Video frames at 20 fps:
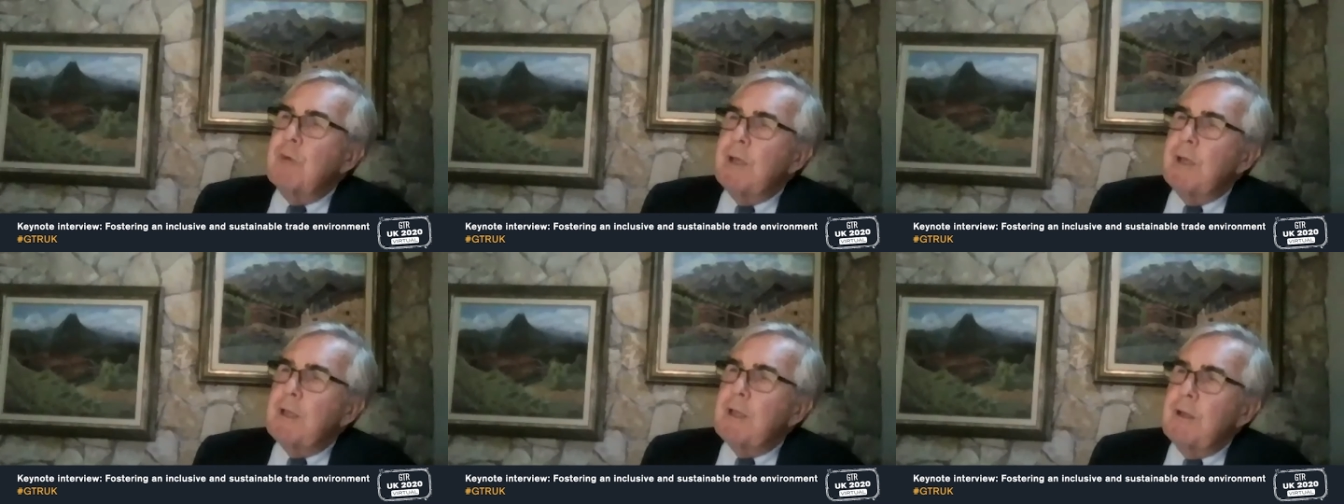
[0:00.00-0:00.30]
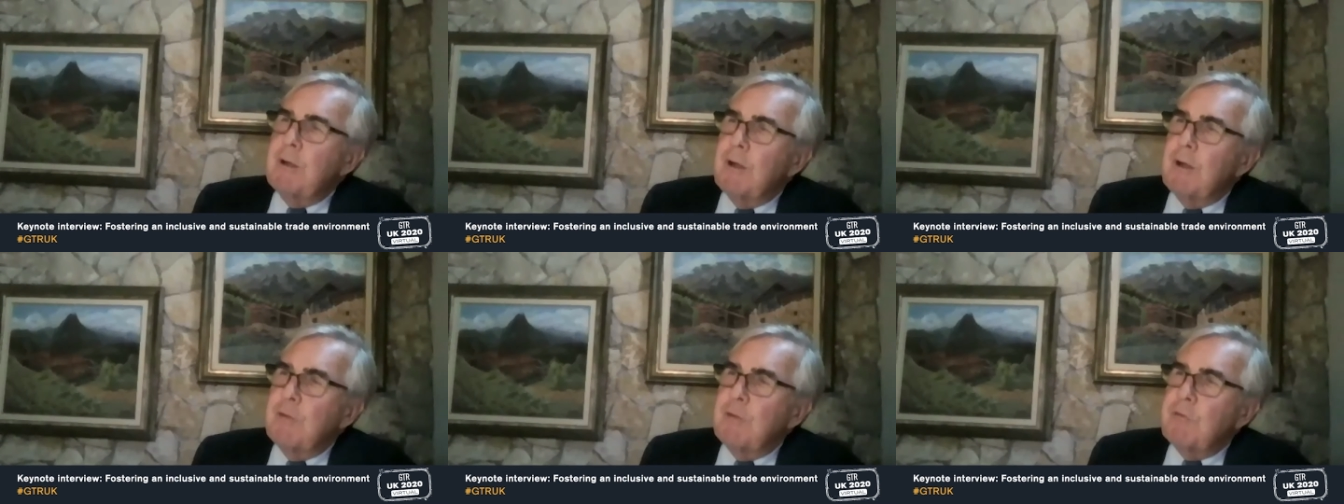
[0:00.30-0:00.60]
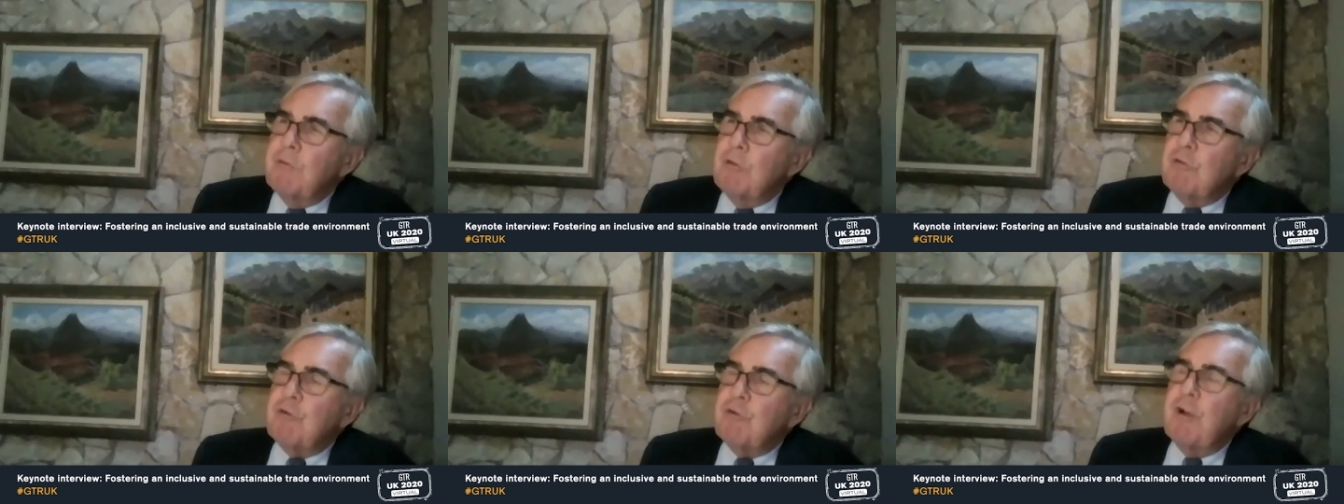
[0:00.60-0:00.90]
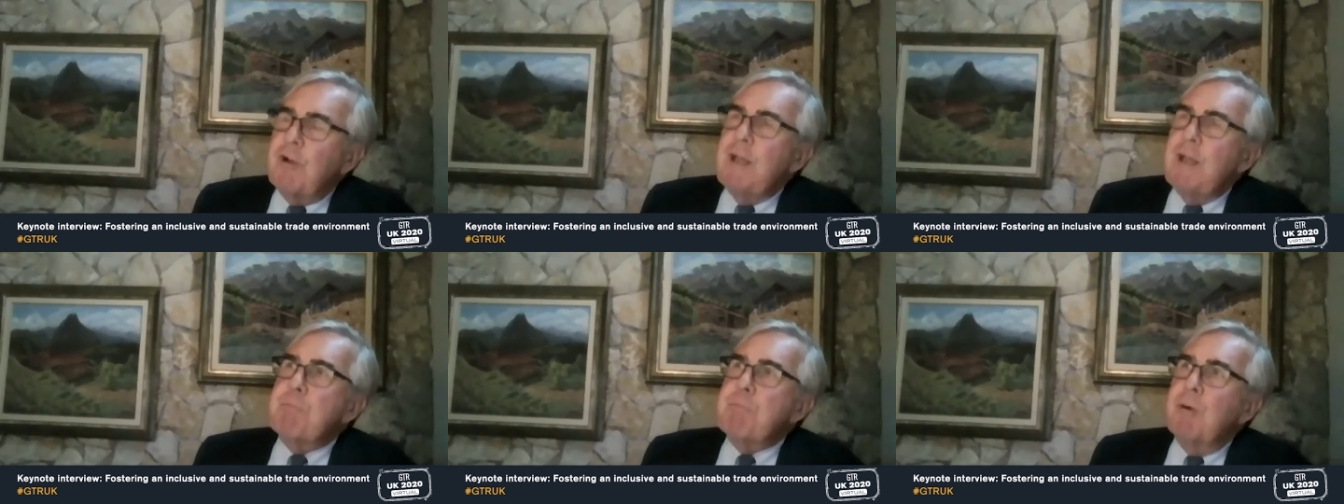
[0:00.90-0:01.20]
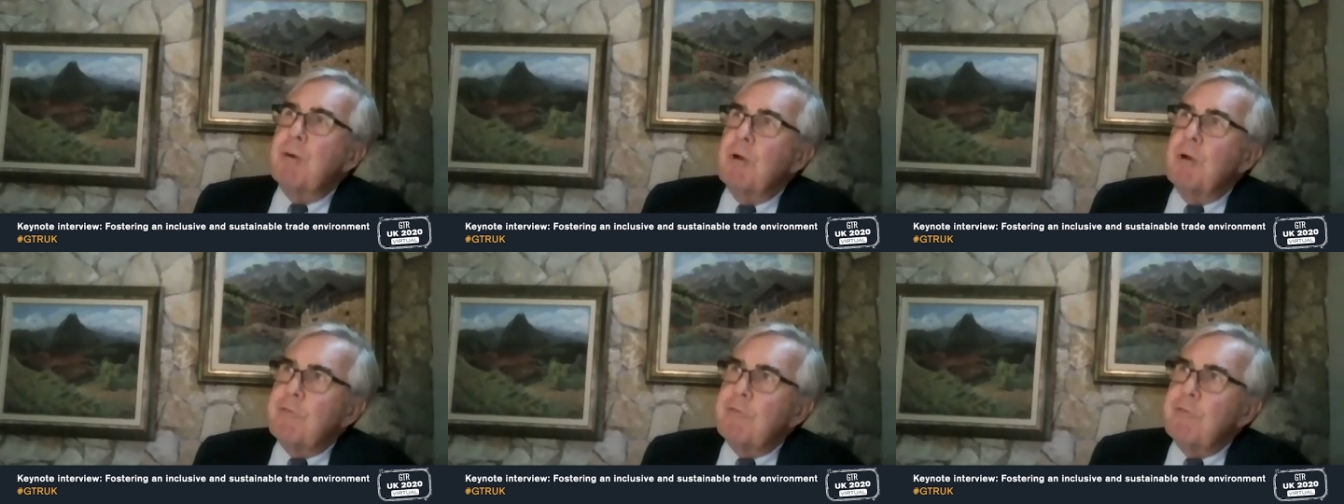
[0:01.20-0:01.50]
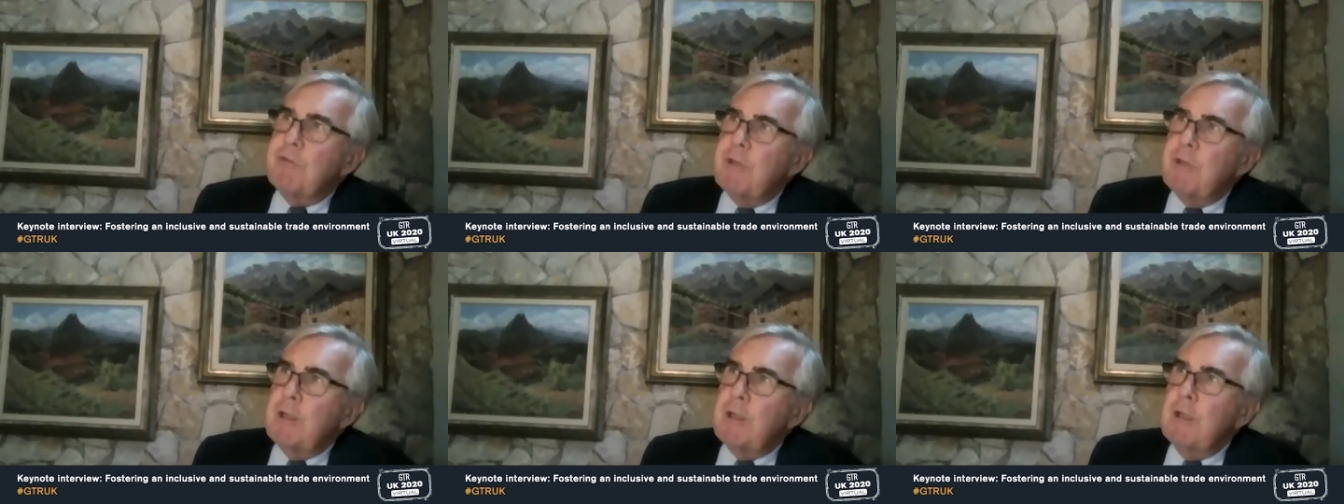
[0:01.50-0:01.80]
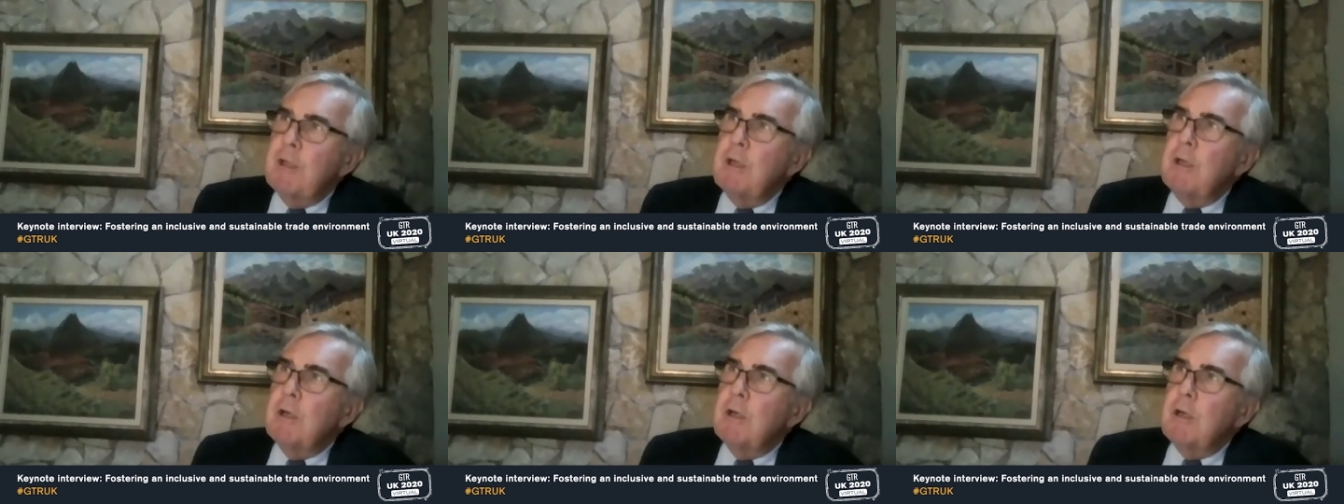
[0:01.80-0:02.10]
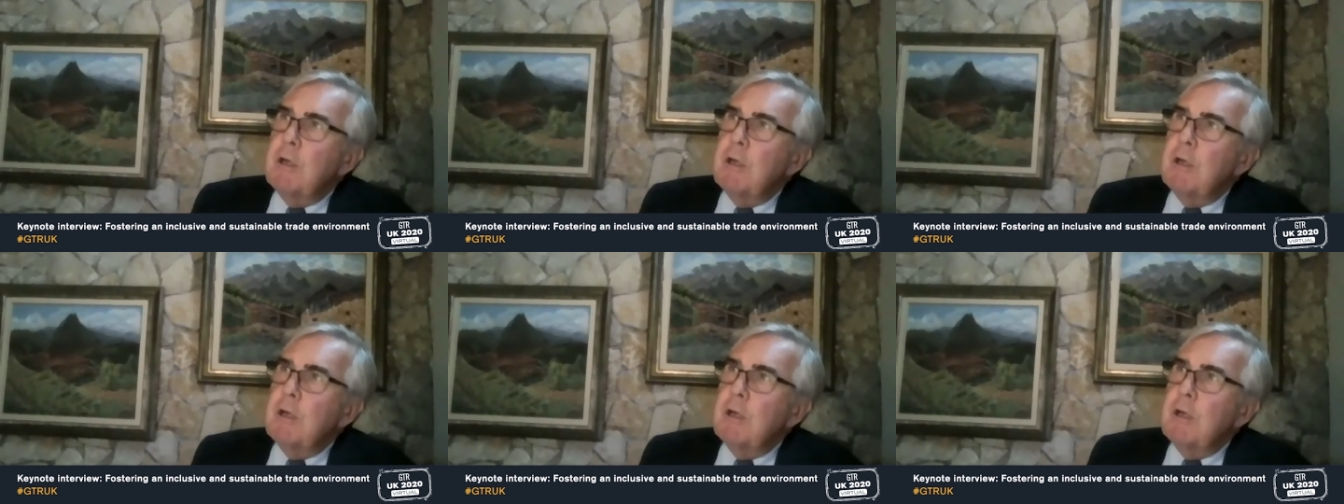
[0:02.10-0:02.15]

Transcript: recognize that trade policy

* * *

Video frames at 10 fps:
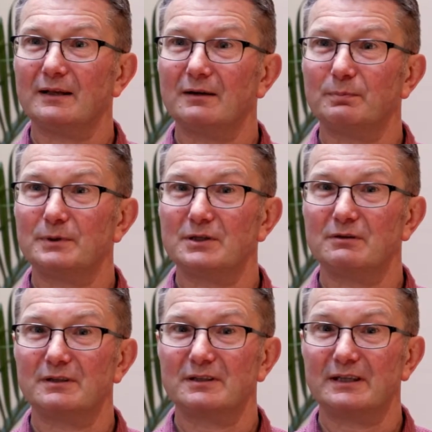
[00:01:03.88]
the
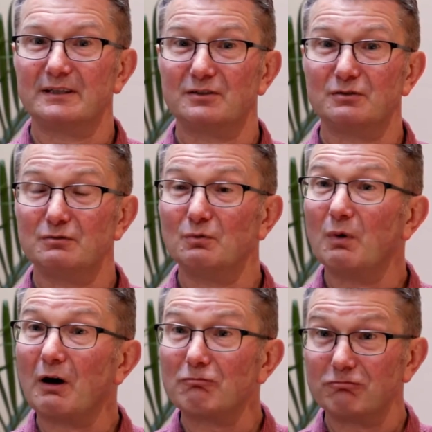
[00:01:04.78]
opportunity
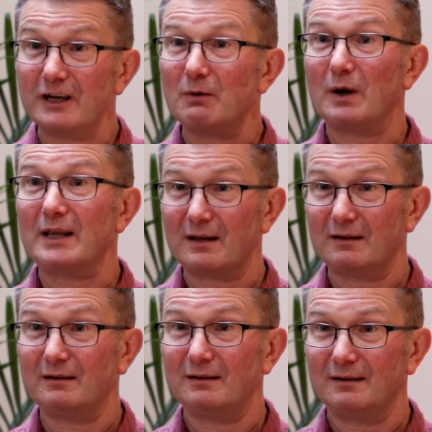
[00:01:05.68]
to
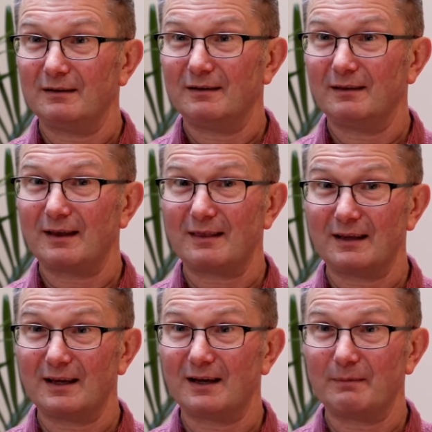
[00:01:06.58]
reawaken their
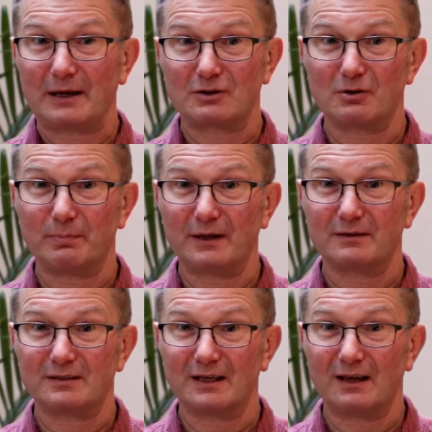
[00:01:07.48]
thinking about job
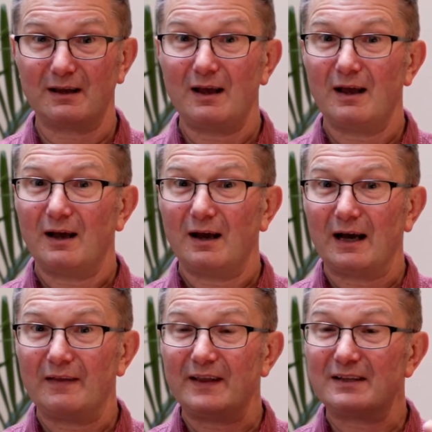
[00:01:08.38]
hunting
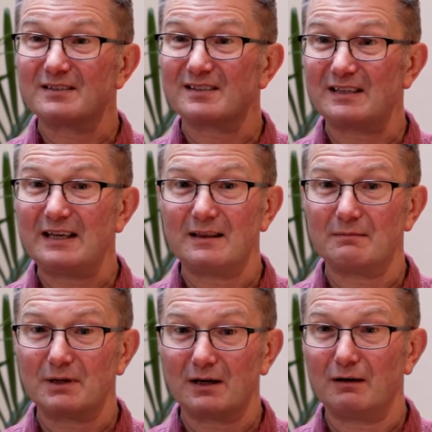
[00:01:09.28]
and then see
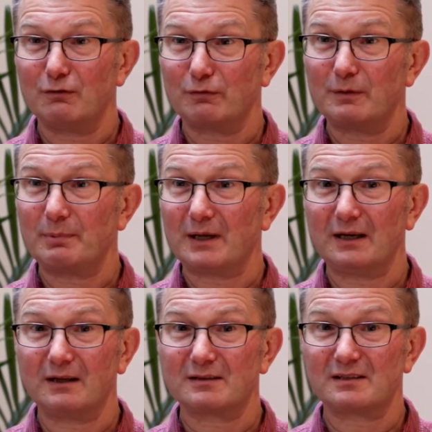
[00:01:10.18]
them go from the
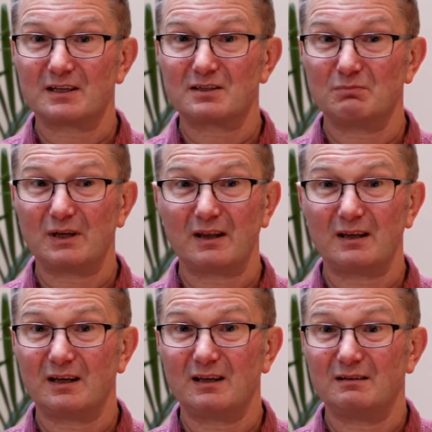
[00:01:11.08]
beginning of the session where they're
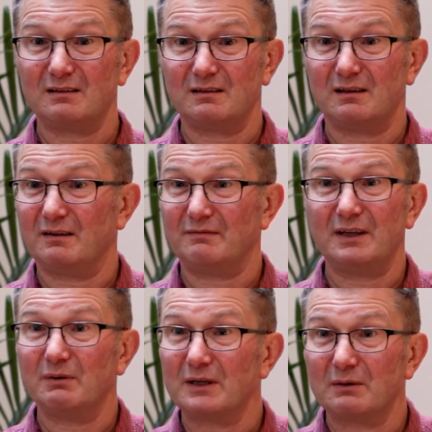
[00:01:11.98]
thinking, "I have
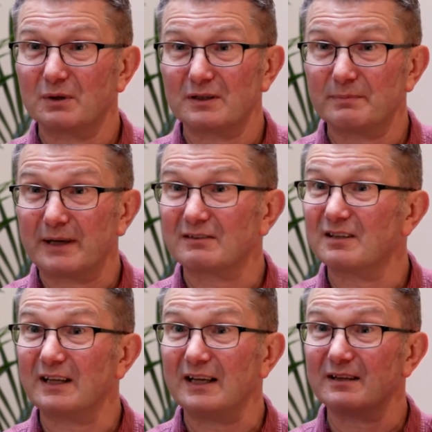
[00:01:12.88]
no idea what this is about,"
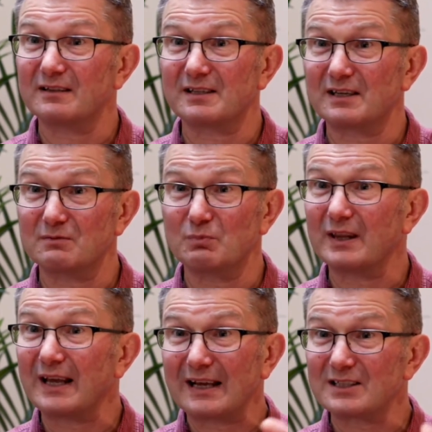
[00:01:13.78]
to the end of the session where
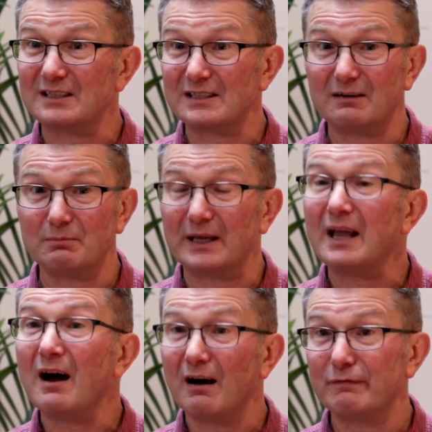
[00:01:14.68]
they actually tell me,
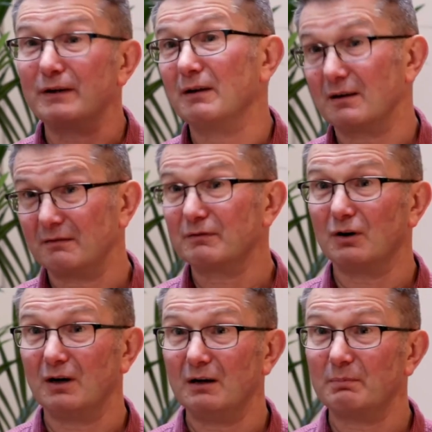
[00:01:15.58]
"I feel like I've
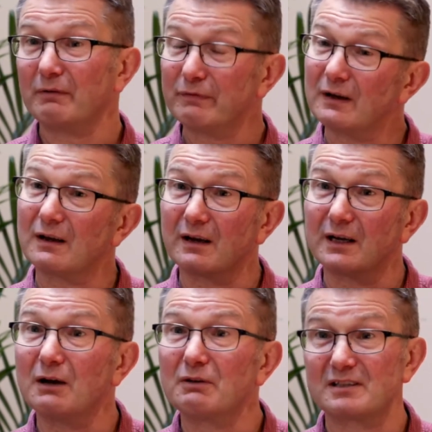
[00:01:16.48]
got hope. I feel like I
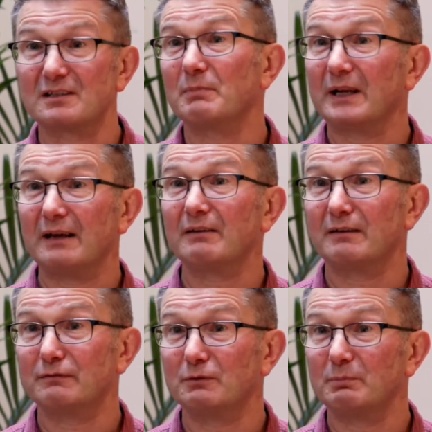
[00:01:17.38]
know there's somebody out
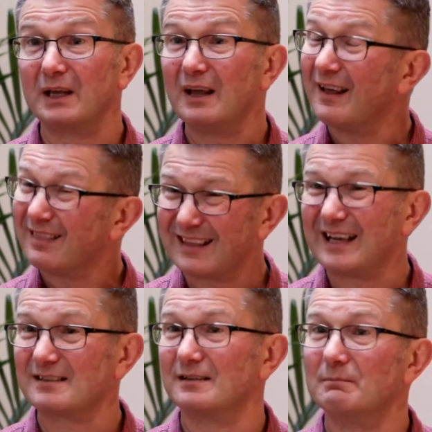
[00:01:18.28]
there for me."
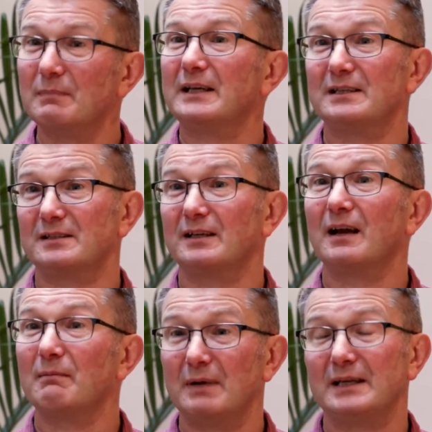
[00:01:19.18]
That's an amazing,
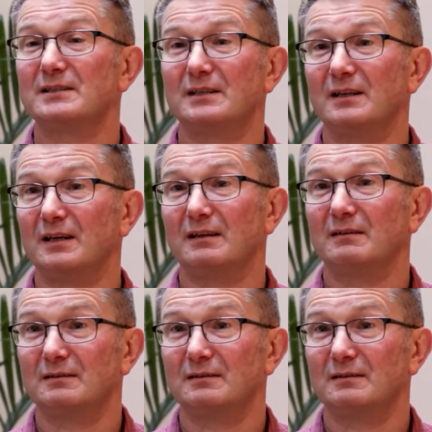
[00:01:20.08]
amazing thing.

* * *

- Exercise goal -
Leave out the images and write out the lines above exactly, from the one with "Video frames at 20" up to and including the one with "Transcript: recognize that trade policy".

- Exercise solution -
Video frames at 20 fps:
[0:00.00-0:00.30]
[0:00.30-0:00.60]
[0:00.60-0:00.90]
[0:00.90-0:01.20]
[0:01.20-0:01.50]
[0:01.50-0:01.80]
[0:01.80-0:02.10]
[0:02.10-0:02.15]

Transcript: recognize that trade policy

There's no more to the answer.